WHAT IS REQUIRED:
The expected answer holds every line from the first line of the data below through the line containing "[0:08.10-0:09.00]", exactly as written, and no other line.

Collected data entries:
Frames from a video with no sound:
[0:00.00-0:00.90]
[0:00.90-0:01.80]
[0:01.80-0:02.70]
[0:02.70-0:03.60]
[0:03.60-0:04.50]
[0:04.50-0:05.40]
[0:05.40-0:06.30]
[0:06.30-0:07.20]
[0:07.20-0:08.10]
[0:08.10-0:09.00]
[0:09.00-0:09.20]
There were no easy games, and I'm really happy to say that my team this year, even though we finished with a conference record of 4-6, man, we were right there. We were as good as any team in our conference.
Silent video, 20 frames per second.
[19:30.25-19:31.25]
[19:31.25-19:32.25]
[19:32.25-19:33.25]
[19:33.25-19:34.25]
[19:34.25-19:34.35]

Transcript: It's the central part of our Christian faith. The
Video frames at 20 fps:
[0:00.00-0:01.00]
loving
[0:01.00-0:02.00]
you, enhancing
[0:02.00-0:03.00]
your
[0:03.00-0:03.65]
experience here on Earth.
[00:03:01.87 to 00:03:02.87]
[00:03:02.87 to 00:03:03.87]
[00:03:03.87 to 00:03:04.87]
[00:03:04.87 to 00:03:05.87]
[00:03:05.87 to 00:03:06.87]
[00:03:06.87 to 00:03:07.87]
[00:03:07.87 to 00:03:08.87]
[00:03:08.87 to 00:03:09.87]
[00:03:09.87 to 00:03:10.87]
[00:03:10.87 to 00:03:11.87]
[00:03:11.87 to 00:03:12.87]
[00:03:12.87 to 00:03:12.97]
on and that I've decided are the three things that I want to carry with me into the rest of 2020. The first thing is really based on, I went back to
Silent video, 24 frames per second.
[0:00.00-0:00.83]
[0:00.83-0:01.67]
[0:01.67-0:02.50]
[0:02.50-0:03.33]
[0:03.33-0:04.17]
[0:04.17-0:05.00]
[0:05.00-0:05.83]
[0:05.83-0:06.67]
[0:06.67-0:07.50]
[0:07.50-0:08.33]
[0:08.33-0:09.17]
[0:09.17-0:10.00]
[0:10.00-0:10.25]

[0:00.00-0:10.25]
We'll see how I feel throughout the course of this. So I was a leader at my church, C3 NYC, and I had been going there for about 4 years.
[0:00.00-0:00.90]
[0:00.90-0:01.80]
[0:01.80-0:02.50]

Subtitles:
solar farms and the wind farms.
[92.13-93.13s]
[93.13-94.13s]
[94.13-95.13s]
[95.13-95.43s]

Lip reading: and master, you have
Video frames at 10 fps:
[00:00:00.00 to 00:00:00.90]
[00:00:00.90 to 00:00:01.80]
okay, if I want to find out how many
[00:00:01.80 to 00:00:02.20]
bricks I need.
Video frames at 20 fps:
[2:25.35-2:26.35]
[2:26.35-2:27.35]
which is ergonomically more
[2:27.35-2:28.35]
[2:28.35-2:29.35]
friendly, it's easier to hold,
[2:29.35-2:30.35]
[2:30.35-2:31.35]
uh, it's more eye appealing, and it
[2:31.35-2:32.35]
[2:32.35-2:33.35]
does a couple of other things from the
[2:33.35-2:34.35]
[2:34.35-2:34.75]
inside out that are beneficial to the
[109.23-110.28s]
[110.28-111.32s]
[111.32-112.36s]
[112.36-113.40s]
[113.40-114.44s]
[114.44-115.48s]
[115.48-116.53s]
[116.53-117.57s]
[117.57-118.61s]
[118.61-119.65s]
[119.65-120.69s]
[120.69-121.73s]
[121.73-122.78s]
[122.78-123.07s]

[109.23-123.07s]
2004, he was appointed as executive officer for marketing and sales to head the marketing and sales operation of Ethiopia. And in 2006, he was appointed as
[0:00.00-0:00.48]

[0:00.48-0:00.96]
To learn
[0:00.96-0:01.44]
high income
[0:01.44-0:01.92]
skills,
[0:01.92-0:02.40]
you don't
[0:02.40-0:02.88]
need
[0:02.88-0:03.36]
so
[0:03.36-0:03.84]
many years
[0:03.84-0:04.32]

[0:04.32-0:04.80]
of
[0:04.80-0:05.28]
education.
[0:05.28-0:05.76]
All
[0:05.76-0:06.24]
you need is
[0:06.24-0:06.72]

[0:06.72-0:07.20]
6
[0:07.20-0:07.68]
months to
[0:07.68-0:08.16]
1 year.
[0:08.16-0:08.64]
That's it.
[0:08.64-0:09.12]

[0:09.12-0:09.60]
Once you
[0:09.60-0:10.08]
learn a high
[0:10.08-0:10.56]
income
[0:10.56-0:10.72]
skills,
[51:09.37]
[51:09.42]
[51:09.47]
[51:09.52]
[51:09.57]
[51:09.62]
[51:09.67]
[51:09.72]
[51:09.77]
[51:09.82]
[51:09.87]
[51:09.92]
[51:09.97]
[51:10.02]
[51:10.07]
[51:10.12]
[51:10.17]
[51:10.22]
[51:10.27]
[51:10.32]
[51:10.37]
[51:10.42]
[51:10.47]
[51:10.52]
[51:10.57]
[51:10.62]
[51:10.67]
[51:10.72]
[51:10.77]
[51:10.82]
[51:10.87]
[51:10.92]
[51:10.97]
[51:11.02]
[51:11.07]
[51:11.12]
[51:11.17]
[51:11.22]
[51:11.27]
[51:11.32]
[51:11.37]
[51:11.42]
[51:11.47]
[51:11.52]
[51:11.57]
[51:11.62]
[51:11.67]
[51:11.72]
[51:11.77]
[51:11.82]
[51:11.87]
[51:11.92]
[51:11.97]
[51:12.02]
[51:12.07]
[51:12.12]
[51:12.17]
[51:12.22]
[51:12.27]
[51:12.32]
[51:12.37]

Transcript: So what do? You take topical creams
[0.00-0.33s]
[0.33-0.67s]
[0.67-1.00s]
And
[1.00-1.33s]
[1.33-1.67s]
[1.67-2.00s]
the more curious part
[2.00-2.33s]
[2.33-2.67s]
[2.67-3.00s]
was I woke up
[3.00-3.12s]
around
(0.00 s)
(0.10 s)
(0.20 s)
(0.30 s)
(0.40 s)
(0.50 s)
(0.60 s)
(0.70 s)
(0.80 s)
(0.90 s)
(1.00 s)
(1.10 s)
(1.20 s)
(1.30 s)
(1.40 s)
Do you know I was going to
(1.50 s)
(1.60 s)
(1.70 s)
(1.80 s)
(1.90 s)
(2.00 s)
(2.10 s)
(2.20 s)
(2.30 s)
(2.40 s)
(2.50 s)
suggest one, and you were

TASK OUTPUT:
Frames from a video with no sound:
[0:00.00-0:00.90]
[0:00.90-0:01.80]
[0:01.80-0:02.70]
[0:02.70-0:03.60]
[0:03.60-0:04.50]
[0:04.50-0:05.40]
[0:05.40-0:06.30]
[0:06.30-0:07.20]
[0:07.20-0:08.10]
[0:08.10-0:09.00]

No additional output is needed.